■ DATA LISTING ■
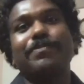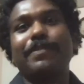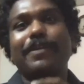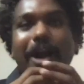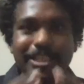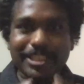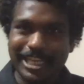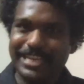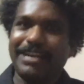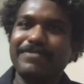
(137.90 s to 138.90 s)
right? So
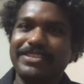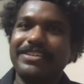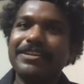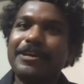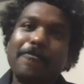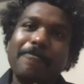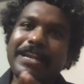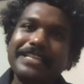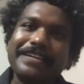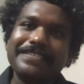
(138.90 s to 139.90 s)
blockchain comes in
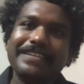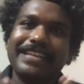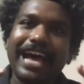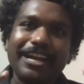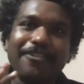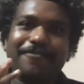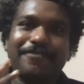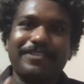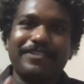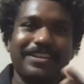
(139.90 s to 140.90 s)
when there is a
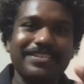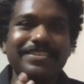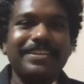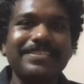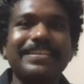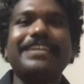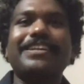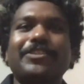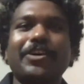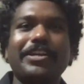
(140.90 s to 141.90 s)
lack of trust in a
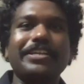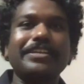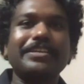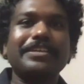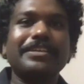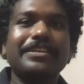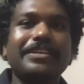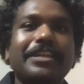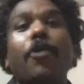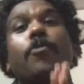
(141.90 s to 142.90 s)
central authority.
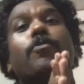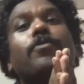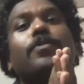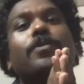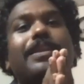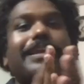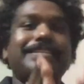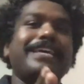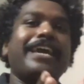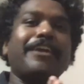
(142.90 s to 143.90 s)
Now,
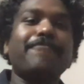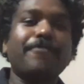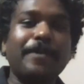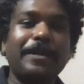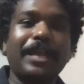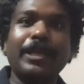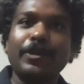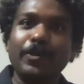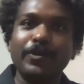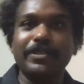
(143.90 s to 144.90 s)
let's say if we were
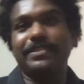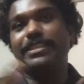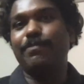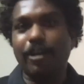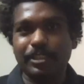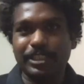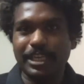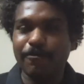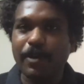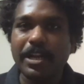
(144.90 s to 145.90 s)
trying to do this in the
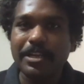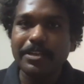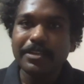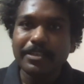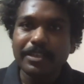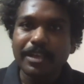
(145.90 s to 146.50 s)
blockchain world,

■ TASK DETAILS ■
Write out, exactly and with nothing added, every line from the one that holds "(141.90 s to 142.90 s)" to the end of the entries above; pictures stay out.

■ OUTPUT FOR THIS TASK ■
(141.90 s to 142.90 s)
central authority.
(142.90 s to 143.90 s)
Now,
(143.90 s to 144.90 s)
let's say if we were
(144.90 s to 145.90 s)
trying to do this in the
(145.90 s to 146.50 s)
blockchain world,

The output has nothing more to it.